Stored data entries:

=== Section Start ===

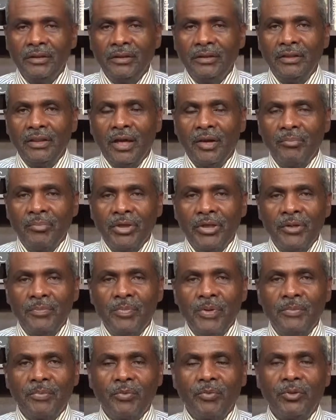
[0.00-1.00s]
Now, many
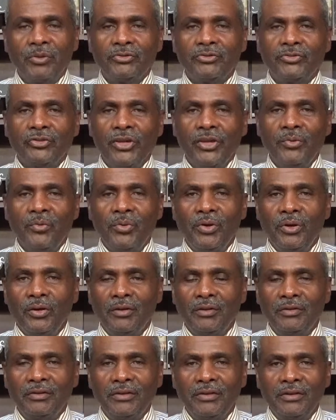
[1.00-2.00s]
people will say,
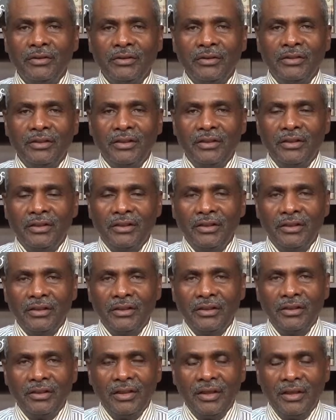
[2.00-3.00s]
well,
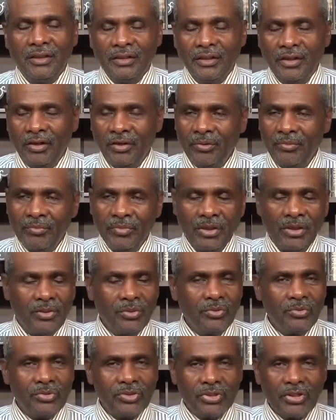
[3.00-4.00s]
and there are many
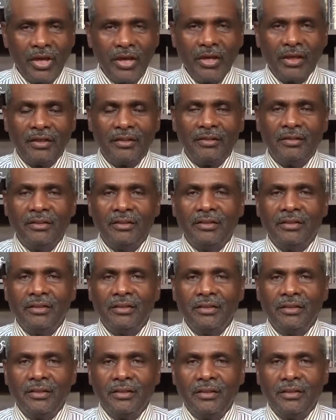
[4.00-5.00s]
who say it,
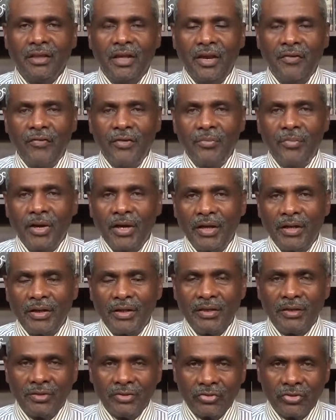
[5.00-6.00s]

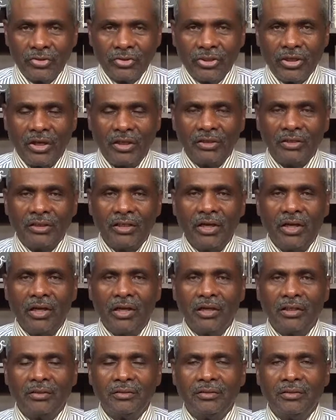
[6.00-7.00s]
everybody is a child of
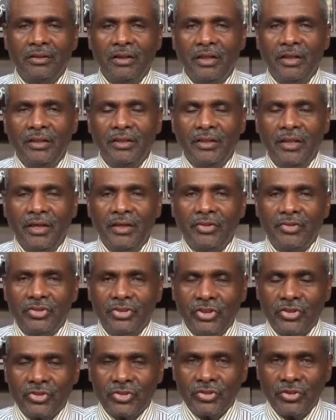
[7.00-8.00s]
God. And that is
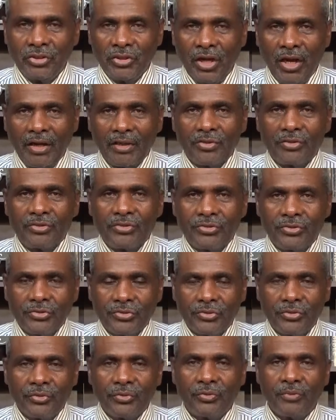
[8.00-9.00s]
just not
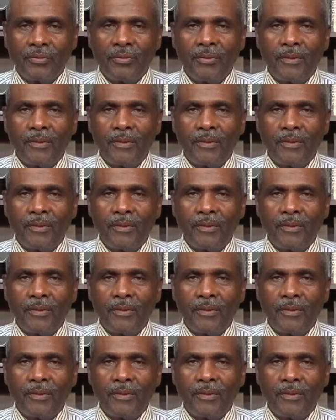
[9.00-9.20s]
true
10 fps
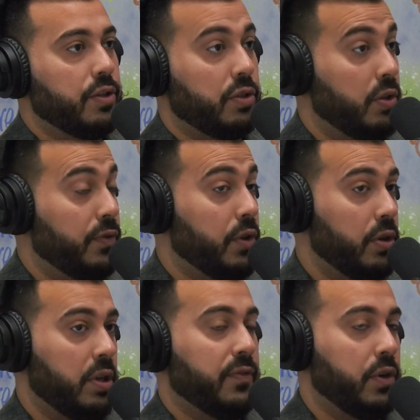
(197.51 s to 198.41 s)
Yep. So if
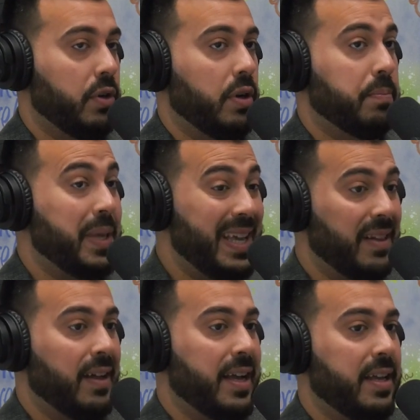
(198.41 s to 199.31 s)
you're a B
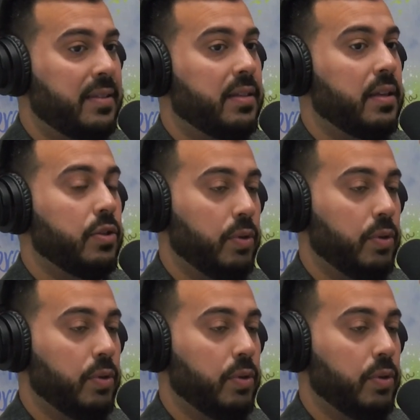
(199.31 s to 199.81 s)
client,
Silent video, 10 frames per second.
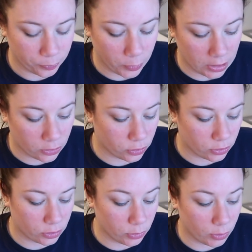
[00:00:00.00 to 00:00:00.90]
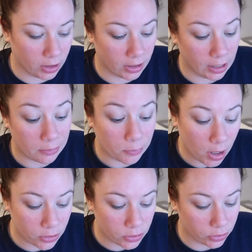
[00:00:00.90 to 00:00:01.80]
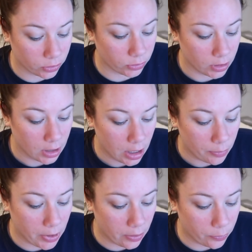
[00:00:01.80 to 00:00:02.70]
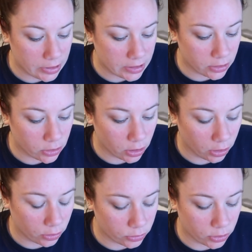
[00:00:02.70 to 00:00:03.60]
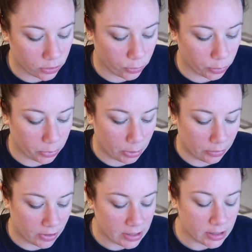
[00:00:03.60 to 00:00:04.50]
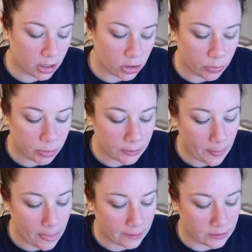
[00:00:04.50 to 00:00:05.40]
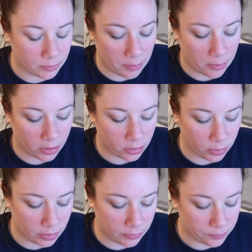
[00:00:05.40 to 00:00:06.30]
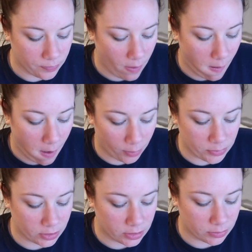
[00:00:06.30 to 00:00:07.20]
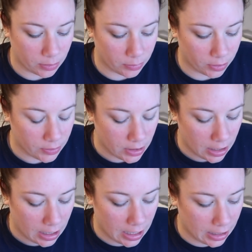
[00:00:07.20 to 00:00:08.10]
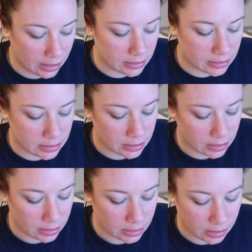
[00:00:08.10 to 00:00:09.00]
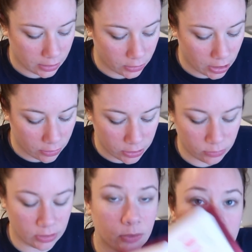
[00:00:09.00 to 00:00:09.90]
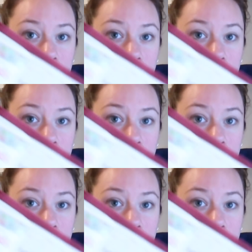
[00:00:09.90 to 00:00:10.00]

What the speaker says: which you wouldn't think I would want to, but we did go to the Formula 1 race in October. September, October. I'm still in September. And look how cute this one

=== Section End ===

## What is being asked
Take the line with "[00:00:08.10 to 00:00:09.00]" and every line after it through the end of the data, and write only them out exactly, leaving out the pictures.

## Answer section
[00:00:08.10 to 00:00:09.00]
[00:00:09.00 to 00:00:09.90]
[00:00:09.90 to 00:00:10.00]

What the speaker says: which you wouldn't think I would want to, but we did go to the Formula 1 race in October. September, October. I'm still in September. And look how cute this one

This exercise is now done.